Smart TVs take snapshots of what you watch: LG and Samsung smart TVs are shipping with intrusive technology that takes snapshots of the screen in order to track what users are watching. The technology is named “automatic content recognition” (ACR) and was pioneered in the early 2010s by Shazam.
It was initially offered via software libraries and software developer kits, and was found only in a few apps, such as Netflix, Hulu, and others. However, over the past few years, ACR tracking tech has slowly crept into the core firmware of almost all modern-day smart TVs—making it almost impossible to avoid if you’ve bought a TV recently. In a research paper published at the start of September, a team of academics from the U.S., the U.K., and Spain has looked at how ACR works on LG and Samsung smart TVs.

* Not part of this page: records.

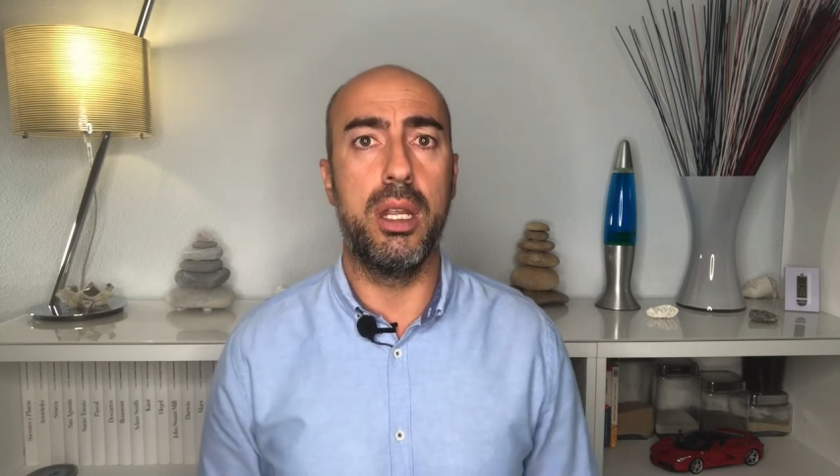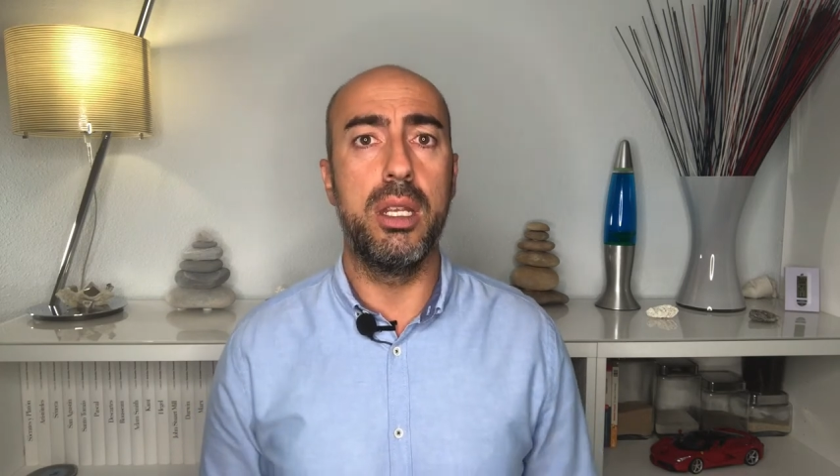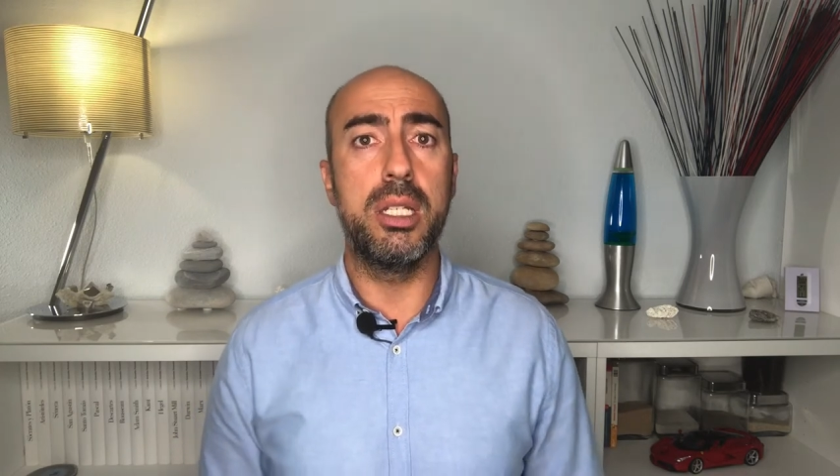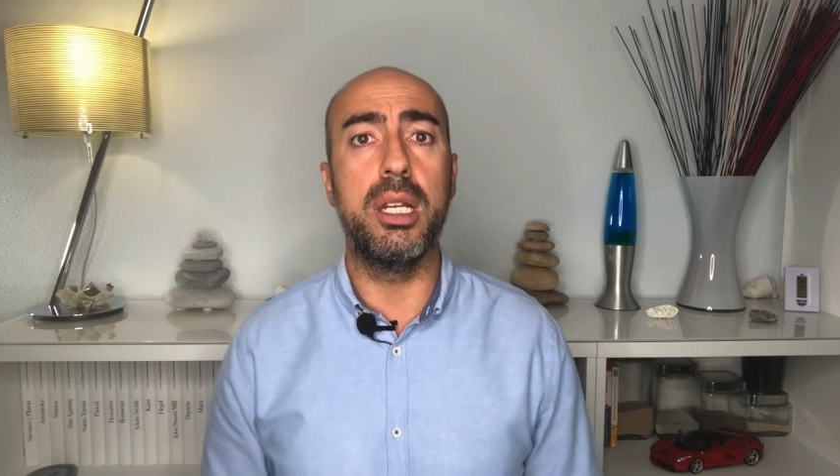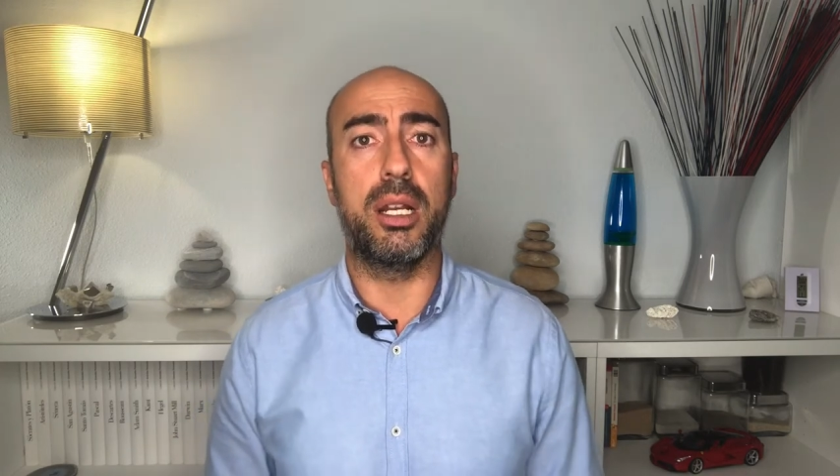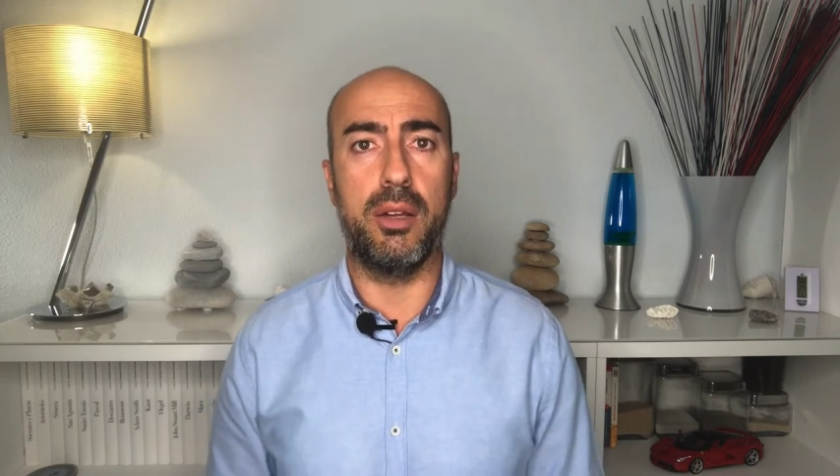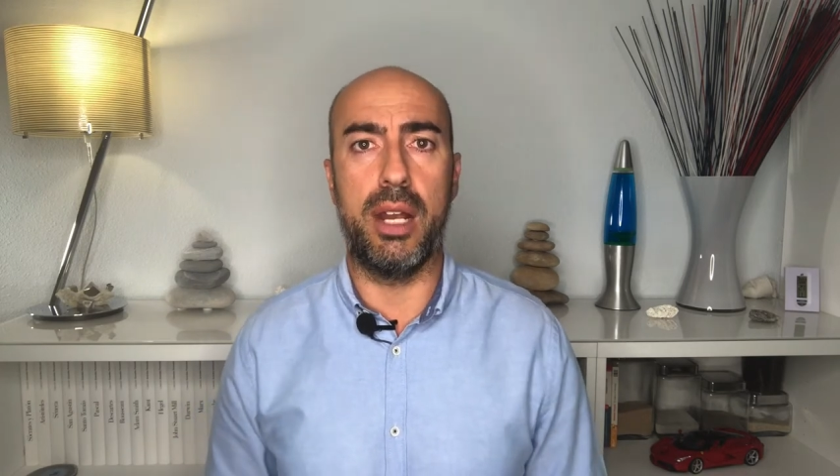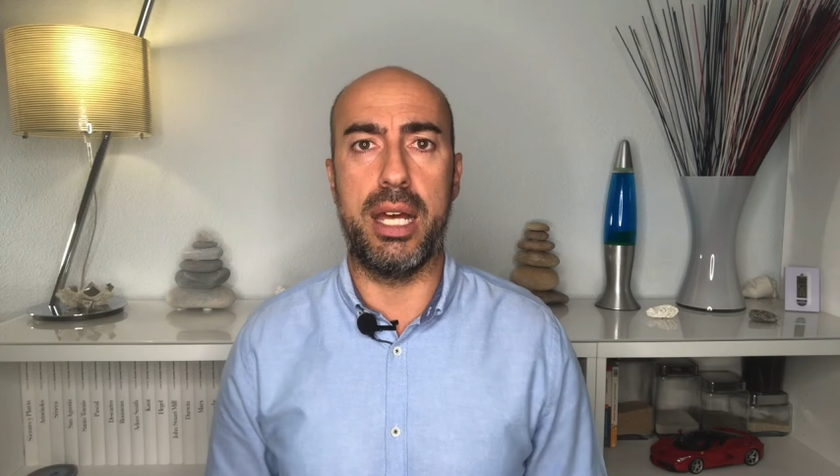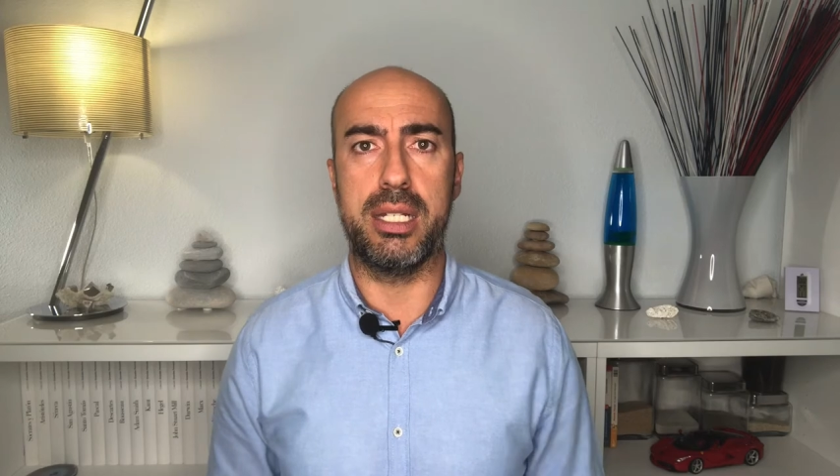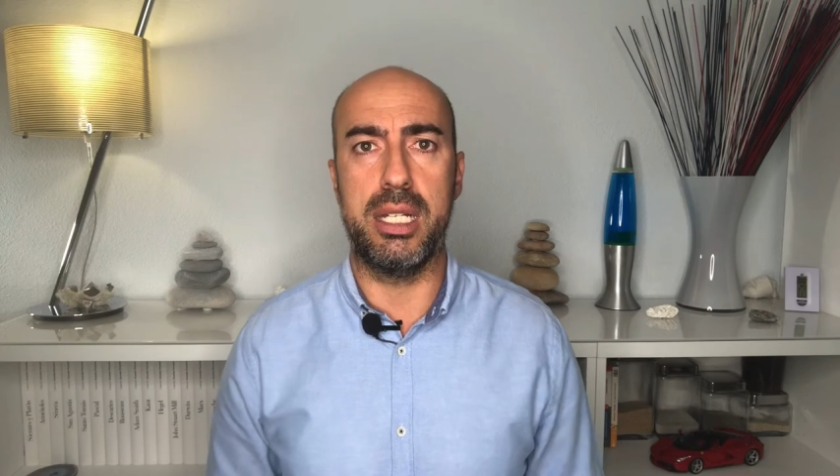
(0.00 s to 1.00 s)
sin
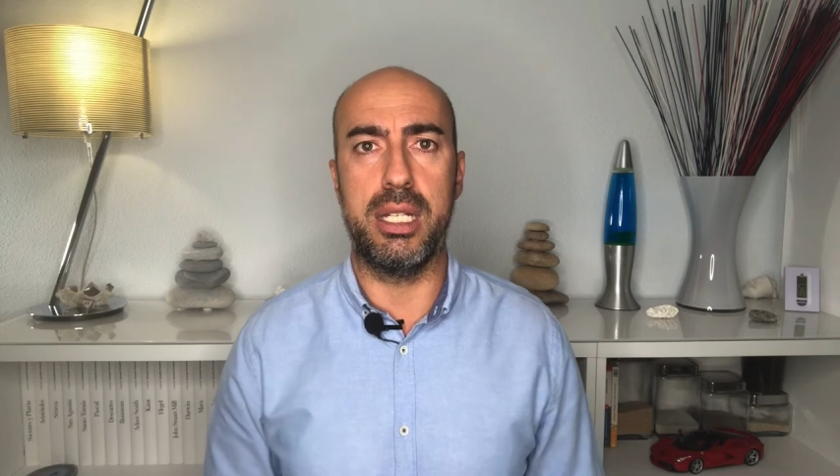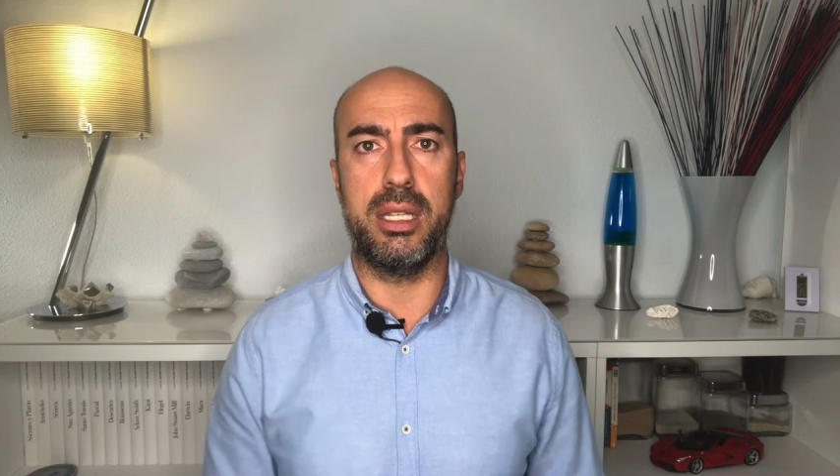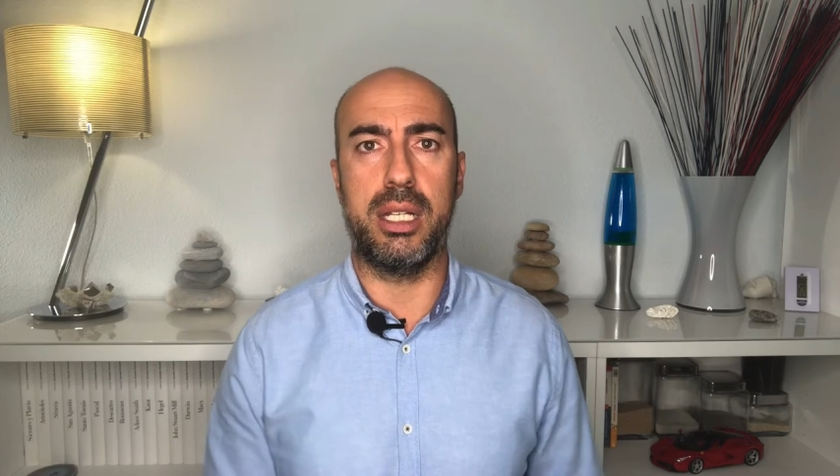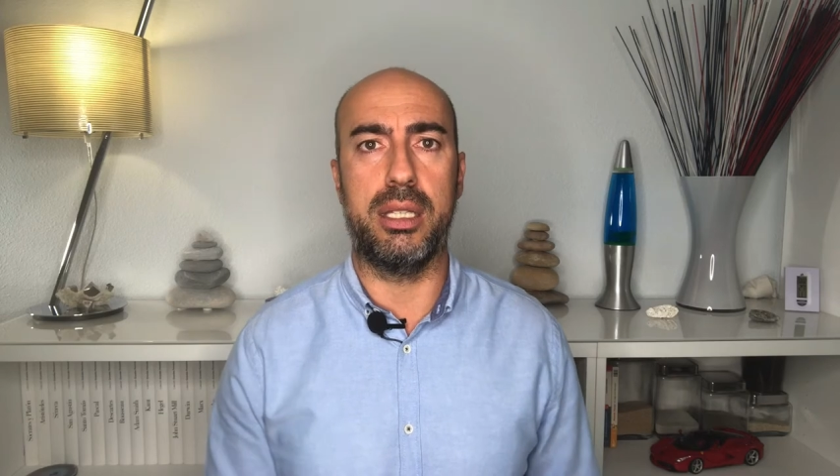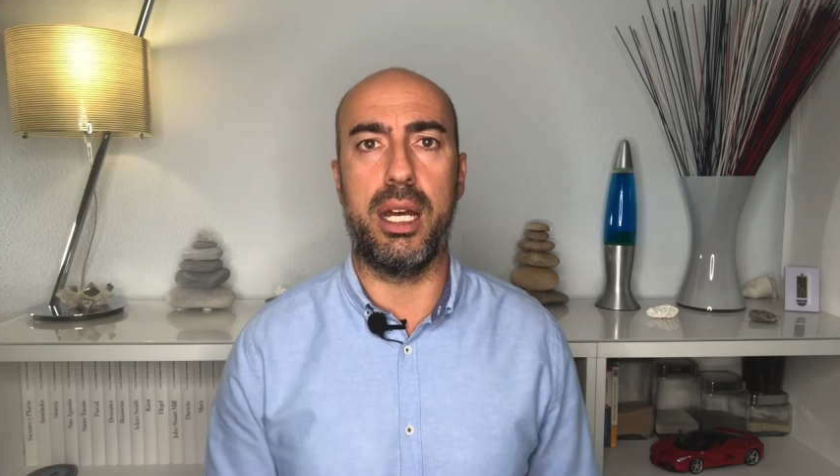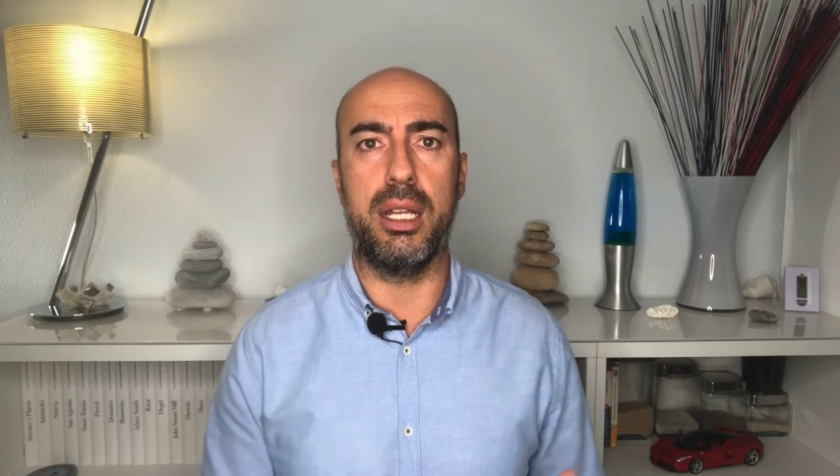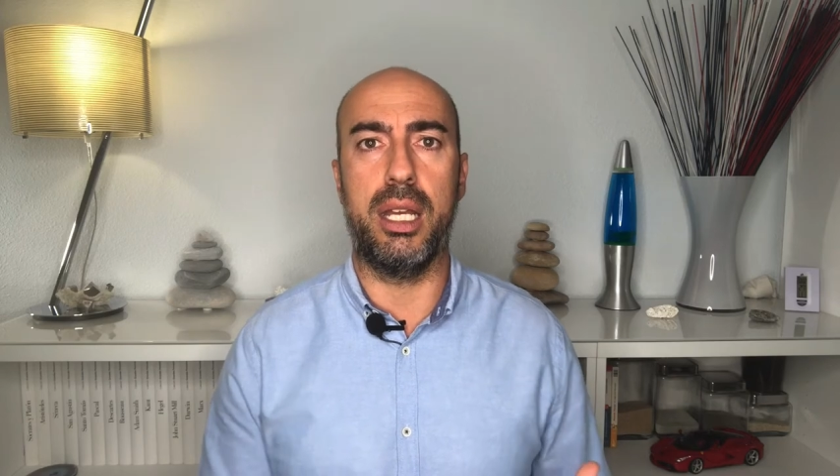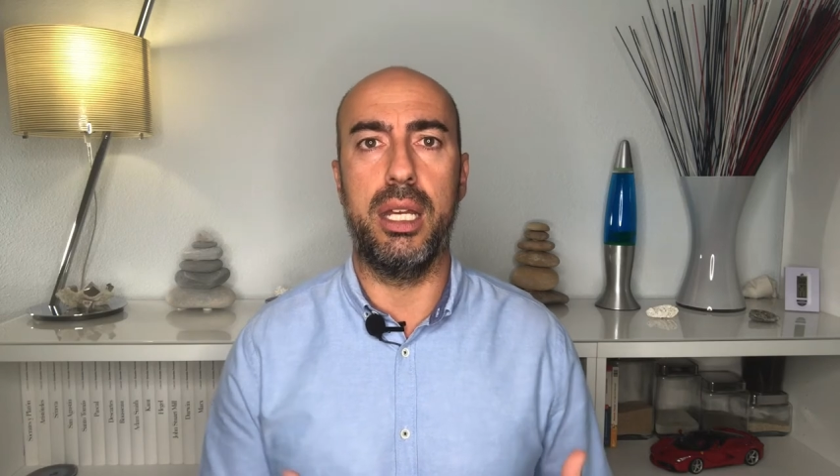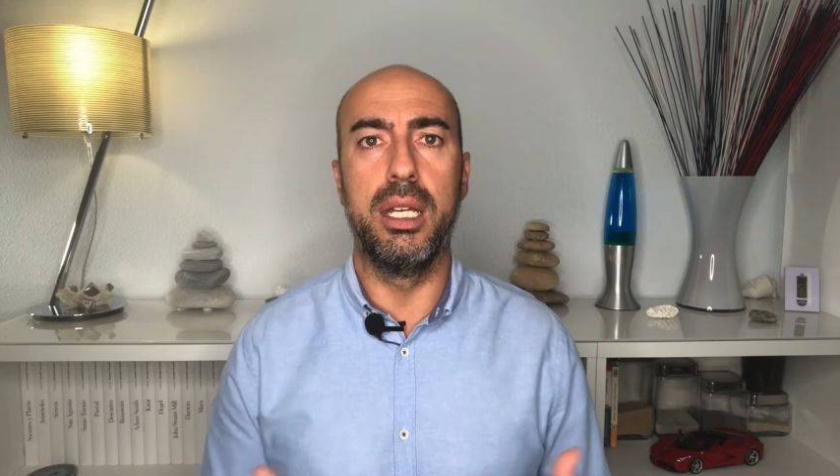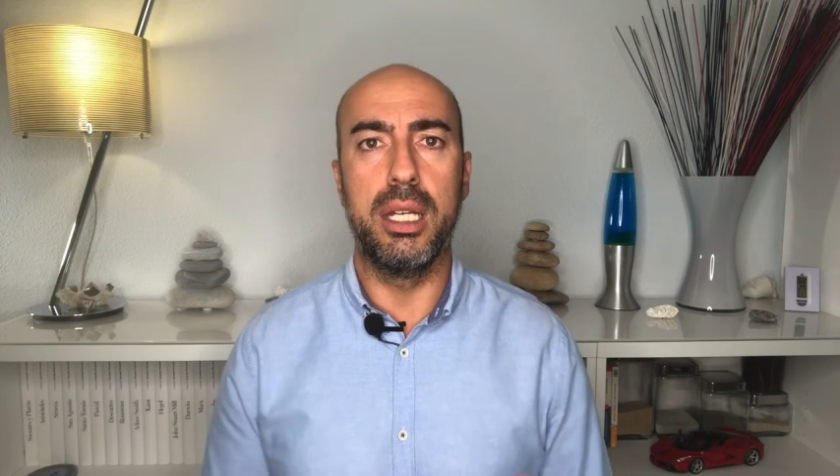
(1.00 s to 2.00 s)
rebelarse, sin tratar de,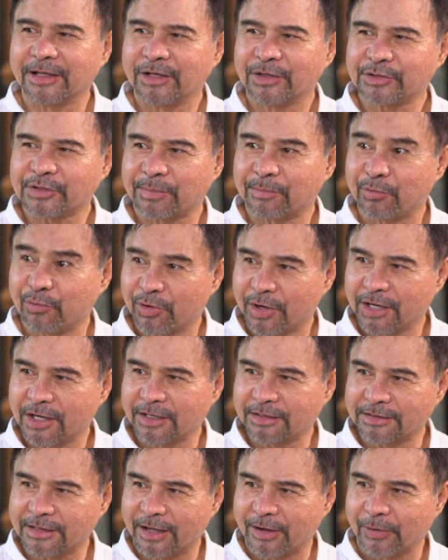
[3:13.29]
sa buhay
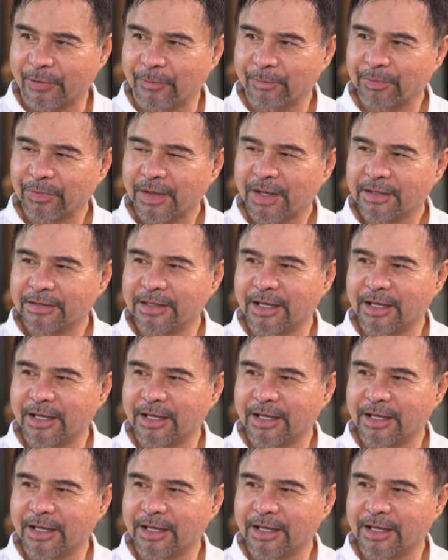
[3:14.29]
ng tao. Mm-hmm.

Russia arrests Cryptex founder a week after U.S. sanctions: Russian authorities have arrested 96 individuals linked to the Cryptex cryptocurrency exchange, the UAPS anonymous money transfer system, and 33 other illegal payment systems. The arrests took place following house searches at 148 locations across 14 Russian regions in what Russian media has called one of the country’s largest crackdowns against cybercrime and cryptocurrency gangs.
According to Russian news agency Interfax, one of the detained suspects was identified as Sergey Ivanov, the administrator of Cryptex and UAPS. Ivanov’s arrest comes a week after U.S. authorities charged and sanctioned him for running the same platforms and facilitating a large-scale money laundering business for cybercrime operations.